Impar y pasa


Esta noche se celebra el primer debate electoral entre Zapatero y Rajoy. Telecinco y Antena 3, pese al enorme esfuerzo del PP por que tuvieran la exclusiva (alguien debería expicar por qué), han decidido no emitirlo esgrimiendo sonrojantes razones. Antena 3 comunicó que no lo haría porque no deseaba emitir un programa en el que, para su elaboración, no se contaba con sus profesionales (hay que suponer que siguiendo ese razonamiento, el de la pasada Nochebuena fue el último mensaje del Rey que emite la cadena de San Sebastián de los Reyes). Telecinco, en su habitual estilo, no ocultó que sólo le interesaba para ganar audiencia. Incluso fue más allá y anunció que no invitaría a ningún líder de los dos grandes partidos a sus programas como venganza (la amenaza duró lo que tardaron en conseguir dos entrevistas exclusivas con Zapatero y Rajoy).

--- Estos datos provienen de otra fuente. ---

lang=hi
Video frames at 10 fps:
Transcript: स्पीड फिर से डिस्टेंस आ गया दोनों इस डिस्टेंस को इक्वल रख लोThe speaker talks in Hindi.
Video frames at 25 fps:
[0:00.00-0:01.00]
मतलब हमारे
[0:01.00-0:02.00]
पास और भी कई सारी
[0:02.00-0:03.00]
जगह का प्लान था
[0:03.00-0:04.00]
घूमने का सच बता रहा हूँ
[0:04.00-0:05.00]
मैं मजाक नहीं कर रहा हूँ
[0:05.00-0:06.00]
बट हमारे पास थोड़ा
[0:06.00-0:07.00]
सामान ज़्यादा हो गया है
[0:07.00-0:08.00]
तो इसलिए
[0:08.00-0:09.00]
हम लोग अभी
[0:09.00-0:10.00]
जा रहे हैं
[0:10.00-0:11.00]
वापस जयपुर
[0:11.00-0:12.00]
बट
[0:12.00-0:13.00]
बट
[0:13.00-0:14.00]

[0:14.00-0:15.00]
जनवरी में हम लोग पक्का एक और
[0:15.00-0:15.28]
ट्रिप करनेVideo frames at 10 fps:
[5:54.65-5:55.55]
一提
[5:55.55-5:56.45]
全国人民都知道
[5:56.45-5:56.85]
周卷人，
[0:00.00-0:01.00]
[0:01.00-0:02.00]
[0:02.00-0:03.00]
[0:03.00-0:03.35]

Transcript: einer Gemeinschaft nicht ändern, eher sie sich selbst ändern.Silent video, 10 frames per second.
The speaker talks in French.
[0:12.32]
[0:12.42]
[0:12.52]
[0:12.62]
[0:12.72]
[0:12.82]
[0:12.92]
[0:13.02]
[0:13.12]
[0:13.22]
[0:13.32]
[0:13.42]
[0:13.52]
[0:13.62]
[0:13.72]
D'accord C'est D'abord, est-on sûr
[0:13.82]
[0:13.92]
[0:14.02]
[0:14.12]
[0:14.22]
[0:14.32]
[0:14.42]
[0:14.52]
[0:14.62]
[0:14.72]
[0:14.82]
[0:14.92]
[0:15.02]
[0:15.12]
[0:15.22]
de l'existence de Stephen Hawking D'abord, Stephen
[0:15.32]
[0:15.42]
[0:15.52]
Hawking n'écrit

Las cadenas impares, una vez que se quedaron sin la posibilidad de emitirlo en exclusiva, perdieron todo el interés por el debate. El por qué es muy sencillo: sólo les interesaba el dinero que podían ganar con ellos. La audiencia del debate en un sólo canal sería enorme y los espacios publicitarios valiosísimos. Pero compartido con el resto de televisiones la cosa pierde interés económico. Alguien podrá decir que allá los directores generales con su negocio, que para eso son empresas privadas. Pues no.
Ha quedado demostrado que a ambas les da igual el servicio público que supone el difundir una cita tan importante para la democracia española. Una democracia que se basa en leyes como la que establece que la televisión es un servicio público esencial cuya titularidad corresponde al Estado. Así es. Aunque a muchos se les olvide, la televisión se concibe como un servicio público que el Estado ofrece a sus ciudadanos. De lo que gozan los canales privados es tan sólo de una concesión para explotar ese fin. Pero a los Vasile y Carlotti de turno les da igual. No les importa durante los 364 días del año y tampoco era de esperar que les fuera a preocupar el día del debate. Para ellos sólo se trata de un negocio. Como quien tiene un casino en el que impar pasa... del servicio público por el bien de la banca.